Évidemment, il est encore trop tôt pour confirmer ces résultats chez l’humain, puisque les études portaient sur la souris. Mais ce nouveau traitement de l’allergie alimentaire semble tout de même prometteur.

Induire une tolérance avec le dupilumab : un cas isolé ?

En 2018, des médecins espagnols ont rapporté dans le Journal of Allergy and Clinical Immunology : In Practice le cas d’une jeune femme ayant développé une tolérance au maïs et à la pistache [2]. La dame, au départ allergique au maïs et à plusieurs noix, souffrait également de dermatite atopique sévère pour laquelle elle avait reçu le dupilumab. Après avoir écarté d’autres explications possibles, les auteurs ont conclu que le médicament avait favorisé chez la patiente l’acquisition d’une tolérance au maïs et à la pistache.

Selon toute vraisemblance, le cas de cette jeune femme était le premier à suggérer un possible effet thérapeutique du dupilumab chez la personne allergique. Mais avec les résultats prometteurs des chercheurs de l’Université McMaster, le dupilumab pourrait-il devenir un outil de plus dans le coffre des allergologues pour traiter les allergies alimentaires ?

Un nouveau traitement de l’allergie alimentaire pour maintenir l’effet de l’immunothérapie orale

Les résultats de l’équipe de Manel Jordana suggèrent que le dupilumab, pourrait favoriser une certaine reprogrammation du système immunitaire afin de lui faire oublier l’allergie. Dans ce contexte, il pourrait rendre l’immunothérapie orale plus efficace en favorisant la persistance de la tolérance dans le temps.

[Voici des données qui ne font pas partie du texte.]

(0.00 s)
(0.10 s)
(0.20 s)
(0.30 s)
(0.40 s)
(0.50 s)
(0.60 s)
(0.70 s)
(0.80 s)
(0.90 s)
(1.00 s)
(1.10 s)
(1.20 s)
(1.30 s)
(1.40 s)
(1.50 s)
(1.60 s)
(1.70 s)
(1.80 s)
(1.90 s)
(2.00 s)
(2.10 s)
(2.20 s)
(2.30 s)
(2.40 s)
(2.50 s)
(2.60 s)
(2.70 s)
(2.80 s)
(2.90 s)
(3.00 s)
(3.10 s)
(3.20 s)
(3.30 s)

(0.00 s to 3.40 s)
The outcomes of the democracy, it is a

À l’heure actuelle, plusieurs études cliniques de phase 2 ou 3 portant sur l’efficacité du dupilumab lors d’une immunothérapie orale sont en cours ou ont pris fin récemment. Ces études ciblent pour la plupart des enfants allergiques à l’arachide. D’autres études cliniques visent plutôt à évaluer l’efficacité du dupilumab seul (en monothérapie) chez les personnes allergiques à l’arachide, mais aussi à d’autres noix, au lait de vache, au soja et aux œufs.

Alors que l’on utilise surtout l’immunothérapie chez les enfants, le dupilumab pourrait éventuellement changer la donne. Il pourrait effectivement permettre à des adultes de compléter avec succès ce genre de traitement. Une étude est d’ailleurs en cours pour évaluer si le médicament favorise l’atteinte d’une tolérance au lait de vache chez des participants de 4 à 50 ans.

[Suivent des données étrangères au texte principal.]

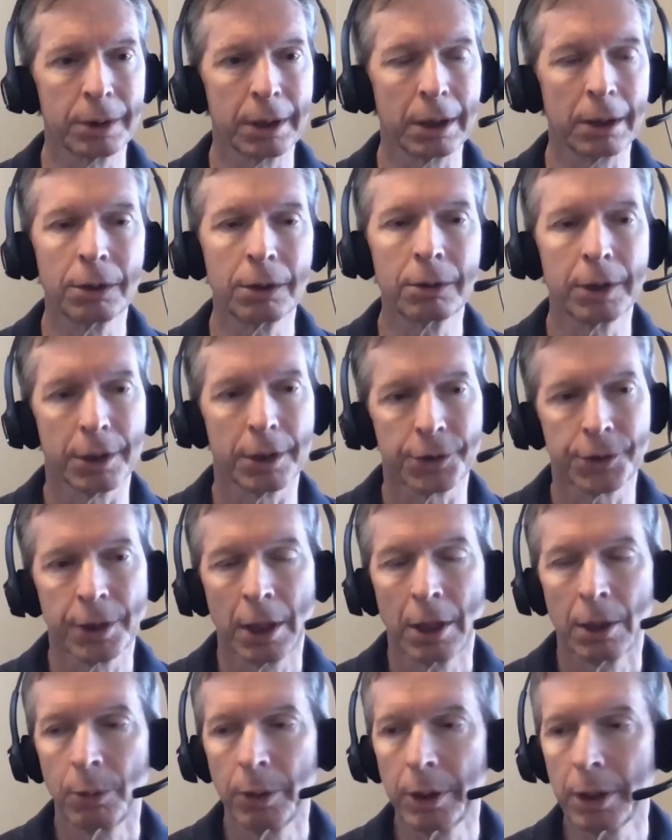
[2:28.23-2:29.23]
elude us.
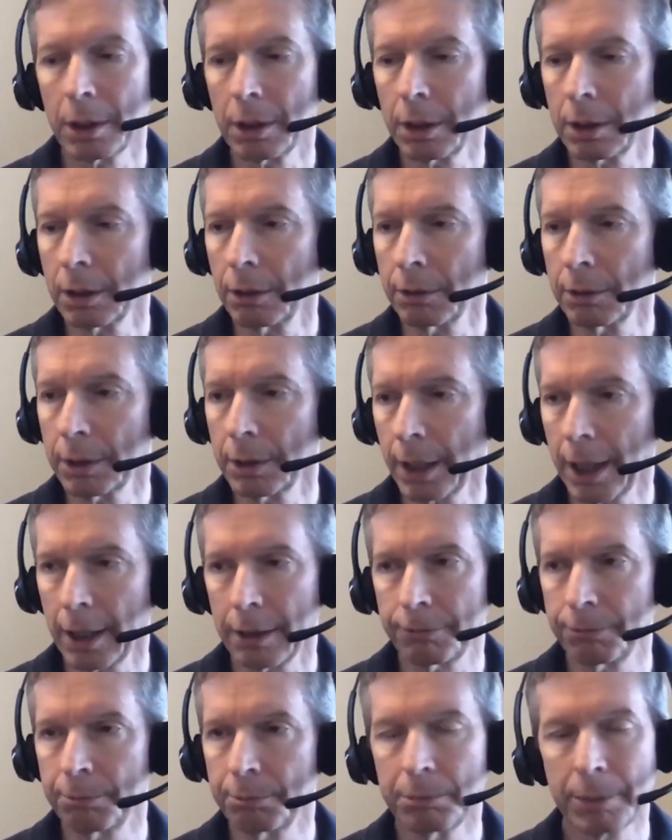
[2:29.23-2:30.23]
We
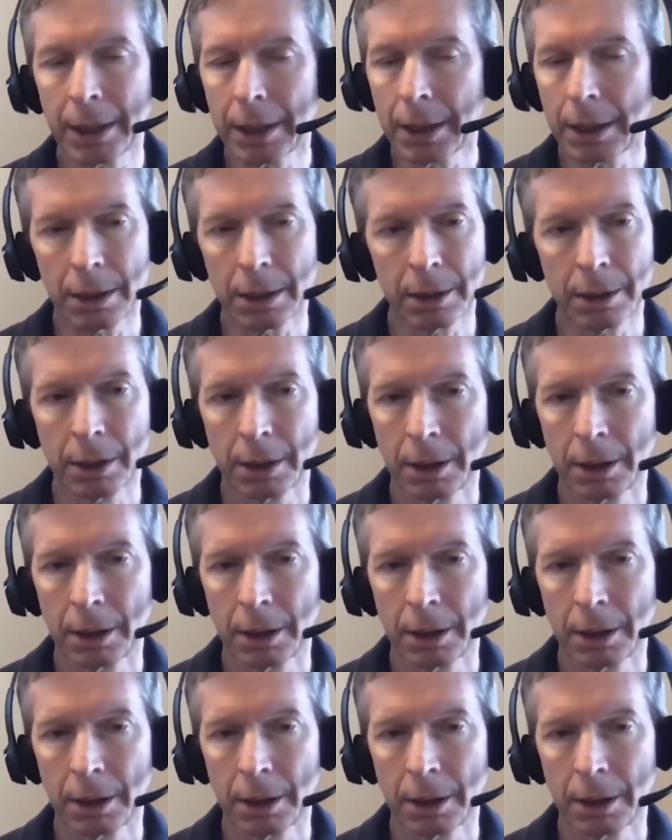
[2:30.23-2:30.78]
have many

Sans aucun doute, les traitements biologiques comme le dupilumab semblent prometteurs pour induire une tolérance chez la personne allergique. Il faudra certainement encore quelques mois, voire quelques années, avant que les résultats des études cliniques soient publiés et que l’on puisse confirmer l’efficacité du médicament.

Nos contenus et services gratuits vous tiennent à cœur?

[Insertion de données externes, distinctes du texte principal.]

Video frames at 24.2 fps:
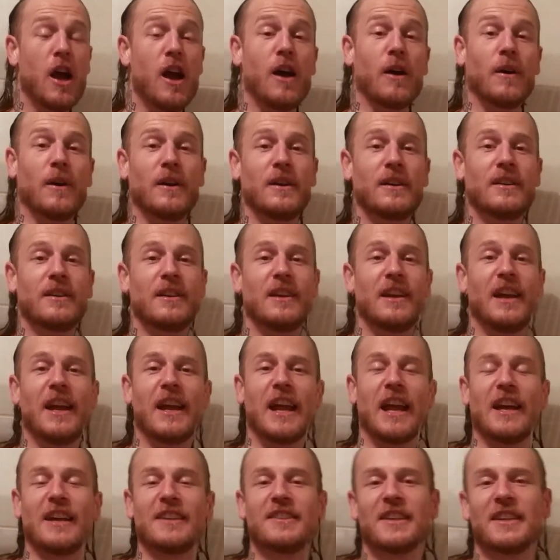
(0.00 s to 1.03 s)
Oh, hey
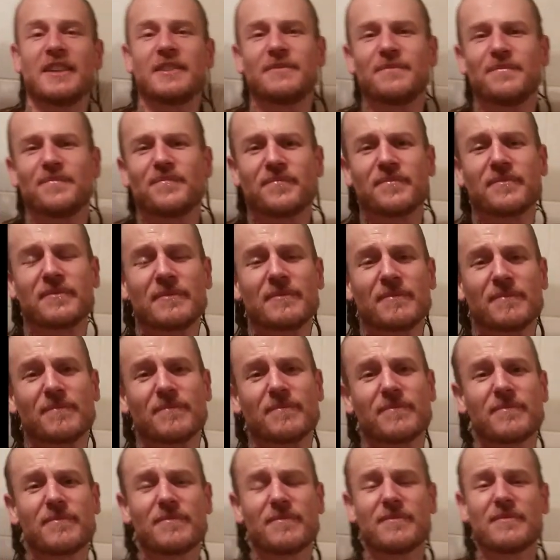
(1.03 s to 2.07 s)
guys.
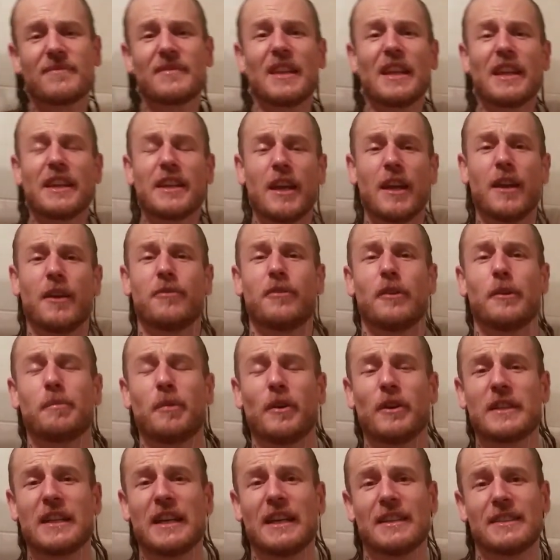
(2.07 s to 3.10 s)
Are you here for the
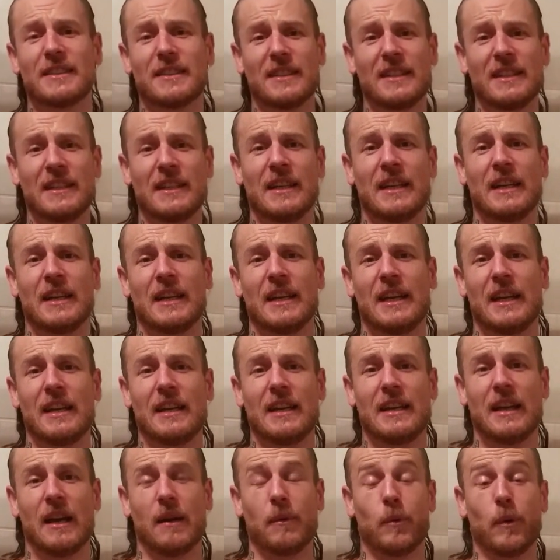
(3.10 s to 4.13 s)
podcast?
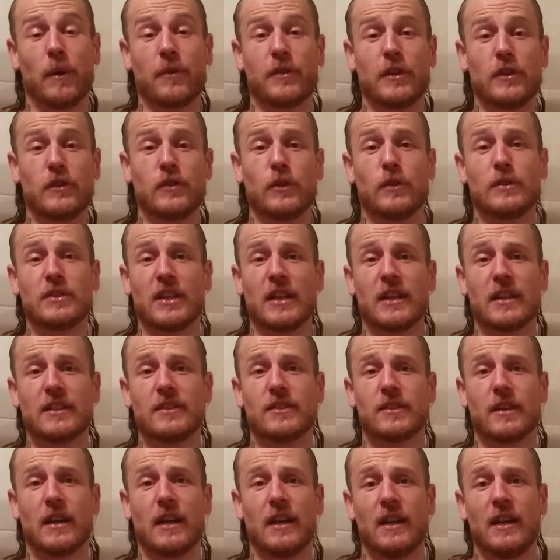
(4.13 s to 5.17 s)
I'm working two
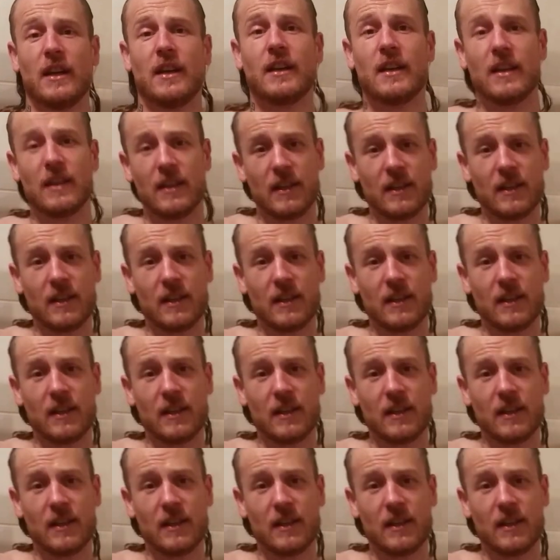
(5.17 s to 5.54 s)
seconds, okay?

Faites la différence dès maintenant! 

[1] Bruton, K., Spill, P., Vohra, S., Baribeau, O., Manzoor, S., et coll. (avril 2021). Interrupting reactivation of immunologic memory diverts the allergic response and prevents anaphylaxis. Journal of Allergy and Clinical Immunology, 147(4):1381-1392. DOI 10.1016/j.jaci.2020.11.042

[2] Rial, M. J., Barroso, B. et Sastre, J. (1er août 2018). Dupilumab for treatment of food allergy. Journal of Allergy and Clinical Immunology: In Practice, 7(2):673-674. DOI 10.1016/j.jaip.2018.07-027.